TOLU OSINUBI LLB Law 2012, PG Dip Legal Practice 2013 Senior Manager at Deloitte and Intersectionality Lead for Globe UK, OUTstanding future leaders list 2020 & 2021, DIVA Magazine Diversity Champion of the Year 2021. Shortlist for Top 10 Diversity Hero category for British LGBT Awards 2022 and Inspirational Role Model of the Year, DIVA Awards 2022. Alongside her responsibilities as a Senior Manager for Deloitte in Quality and Test Engineering practice, Tolu Osinubi is passionate about sharing her experiences as a Black, LGBTQ+ woman and advocating for intersectionality in the technology industry. Black women make up just 1% of the UK and US technology industry workforce, and Tolu is determined to continue to promote inclusion within the workplace.

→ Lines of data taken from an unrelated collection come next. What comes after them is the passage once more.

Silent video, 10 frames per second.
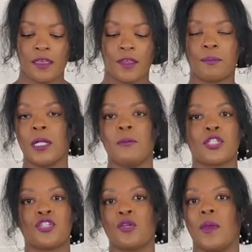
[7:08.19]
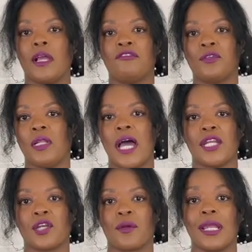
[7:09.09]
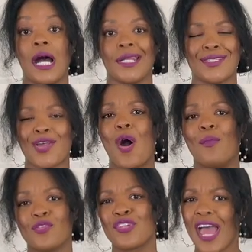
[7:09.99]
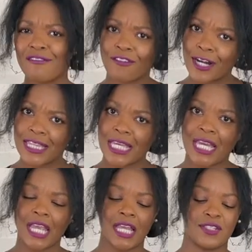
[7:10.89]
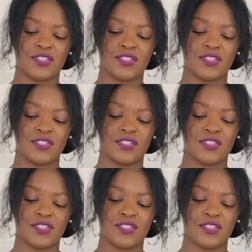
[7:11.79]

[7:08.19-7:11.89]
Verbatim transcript: They're pretty much doing a full line of green goddess almost everything.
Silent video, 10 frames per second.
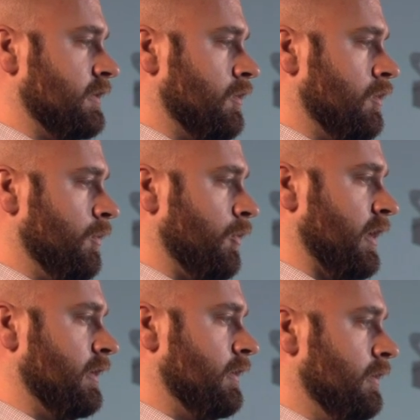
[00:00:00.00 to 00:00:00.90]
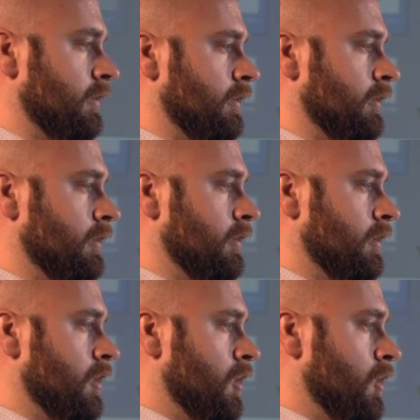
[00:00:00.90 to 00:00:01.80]
incorporated,
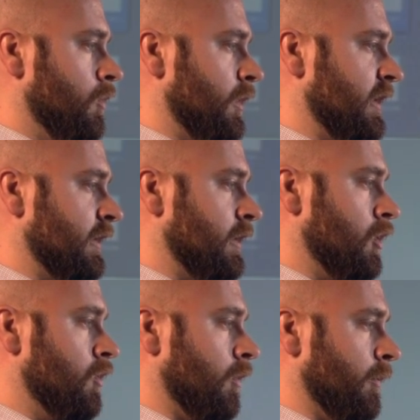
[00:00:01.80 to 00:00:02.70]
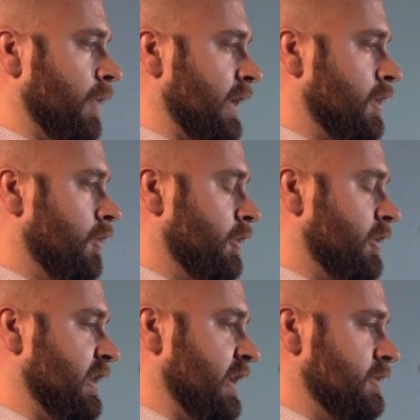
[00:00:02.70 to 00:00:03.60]
we then go back over to
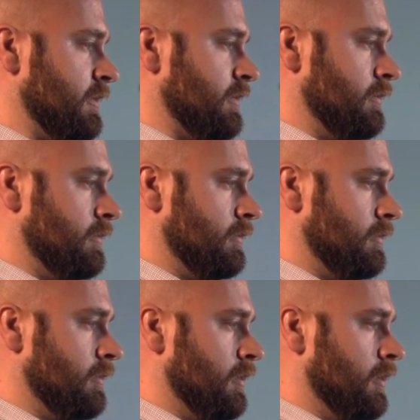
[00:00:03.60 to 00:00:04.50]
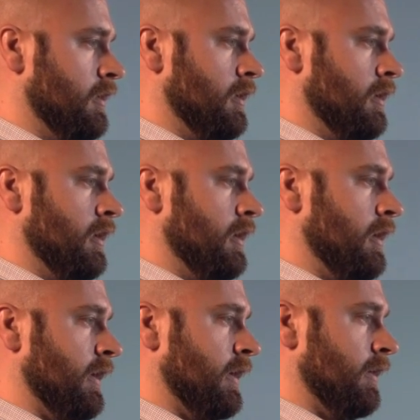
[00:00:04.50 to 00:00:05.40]
the engine
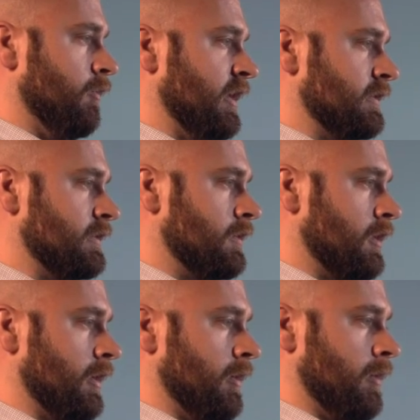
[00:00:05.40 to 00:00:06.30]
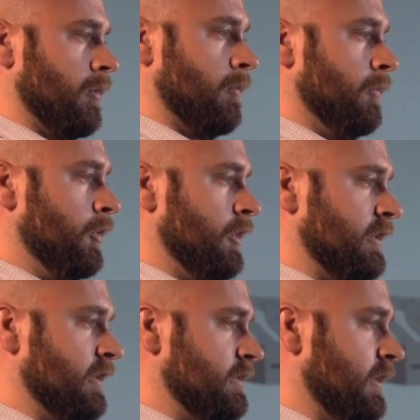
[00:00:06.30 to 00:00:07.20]
and we can start
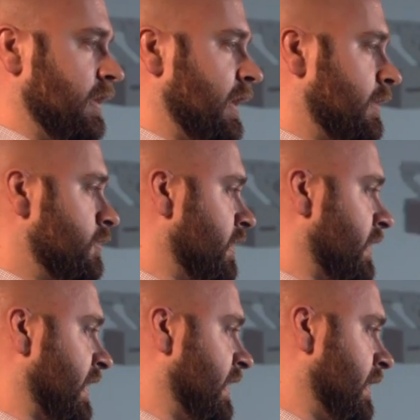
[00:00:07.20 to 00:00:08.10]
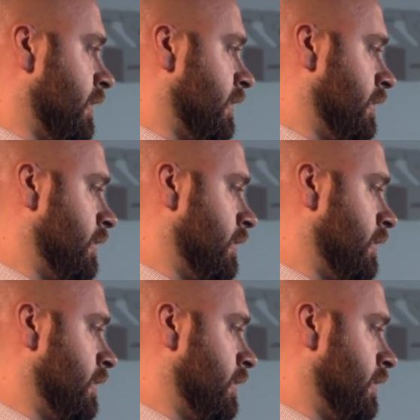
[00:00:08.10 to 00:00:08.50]
putting this thing actually together.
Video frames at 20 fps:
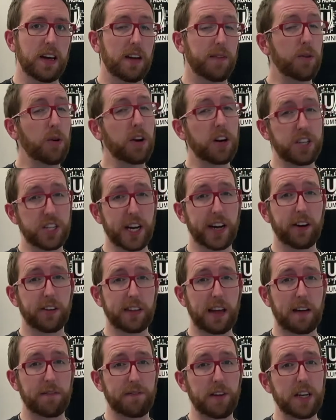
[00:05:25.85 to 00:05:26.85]
If you want to check
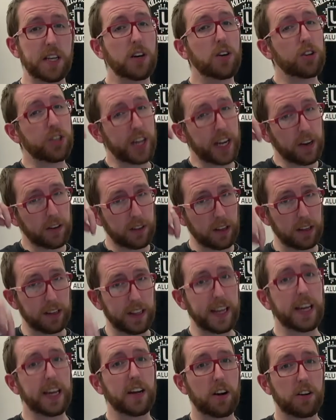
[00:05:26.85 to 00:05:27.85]
out that video, check out the
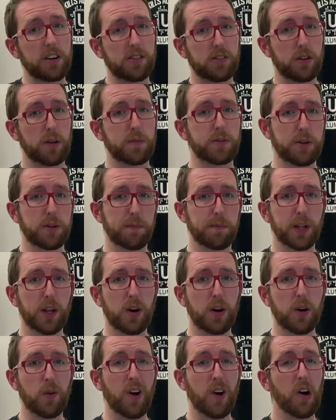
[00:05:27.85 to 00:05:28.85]
link in our description
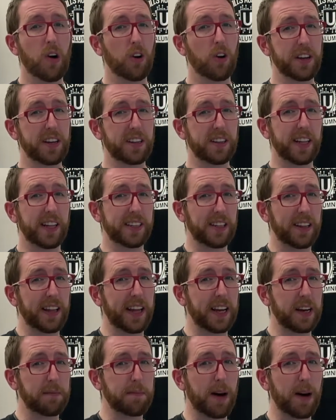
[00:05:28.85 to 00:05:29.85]
below, or you can click the
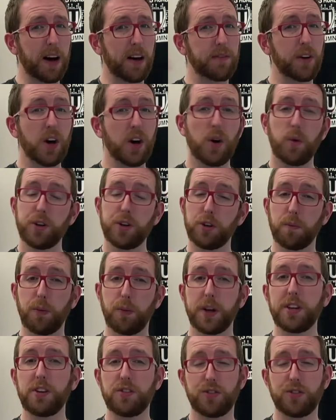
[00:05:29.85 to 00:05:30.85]
link above, which will
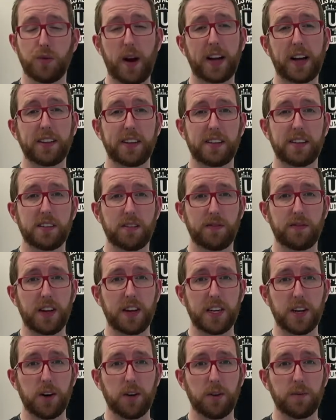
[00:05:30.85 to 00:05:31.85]
bring you directly to the
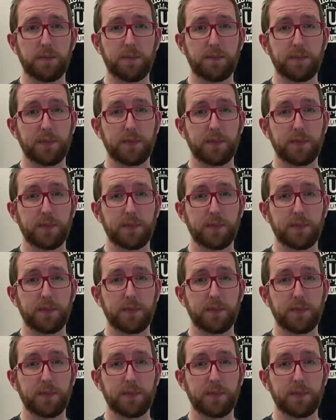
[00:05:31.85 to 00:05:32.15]
video.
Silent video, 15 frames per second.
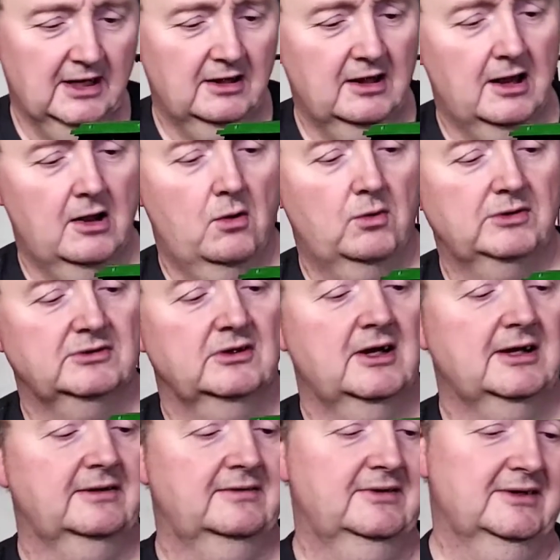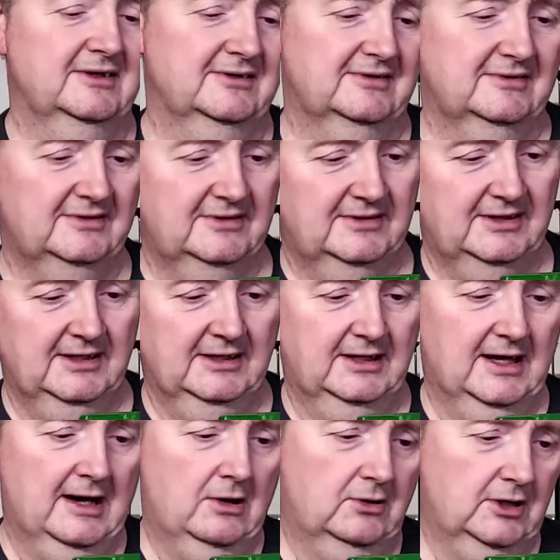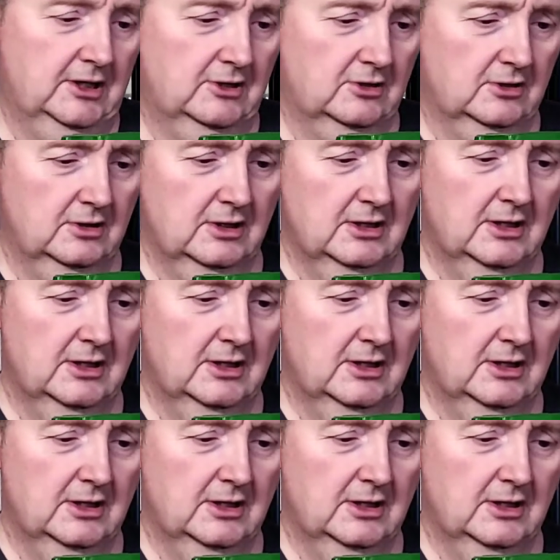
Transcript: I always like this decal here.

I started off studying Biomedical Sciences but I wasn’t enjoying it much, so I decided to switch to Law. I made some great friends on both courses and during my time with the women’s rugby team, but Law aligned better with where I thought I wanted to go in my career. After finishing my undergraduate and Legal Practice course, I started to have some doubts about a career in law longer term. At the time, back in 2012, the technology industry looked like it was going to grow significantly, which I found quite exciting. I started my first graduate job in 2013 for a software testing consultancy based in Leeds. I decided to stay in the North because I had such a good time living in Sheffield. It was a great opportunity for me to learn something completely new – not just the technology and software testing but the consultancy aspect. Skills I learnt from my degree like analysis, critical thinking and presenting
helped to make public speaking a lot less nerve-wracking. I was looking to relocate to London and I’d heard a lot about how Deloitte centres its people and focuses on diversity and inclusion. I was drawn to that and thought it sounded like the sort of company I’d like to work for. Over the past five years, I’ve worked my way up to be a Senior Manager where I am focused on clients in the consumer space. I spend a lot of time on large-scale and complex deliveries where we help clients, particularly in the retail industry. When you start with a new client it’s a bit like starting a new job. I’ve done two-year projects, two-week projects and everything in between. It means meeting new people, getting up to speed with new technologies and trying to understand the best way to support clients. I find that exciting as well as challenging because you never know where you’re going to land. I know just from looking around the room that I am very under-represented
within my industry. As part of our diversity network, we have practical initiatives to support people. For example, after the murder of George Floyd, we held listening sessions for Black colleagues to talk about their experiences inside and outside of the firm. We also have a Black Action Plan and part of this is our reverse mentoring programme where Black colleagues mentor senior partners and build a relationship with senior leadership in our business. My key saying is ‘Your perceived weaknesses are actually your greatest strengths’. Stories have so much power and one of the biggest realisations for me is that the aspects of my identity which have caused struggle are now my strengths.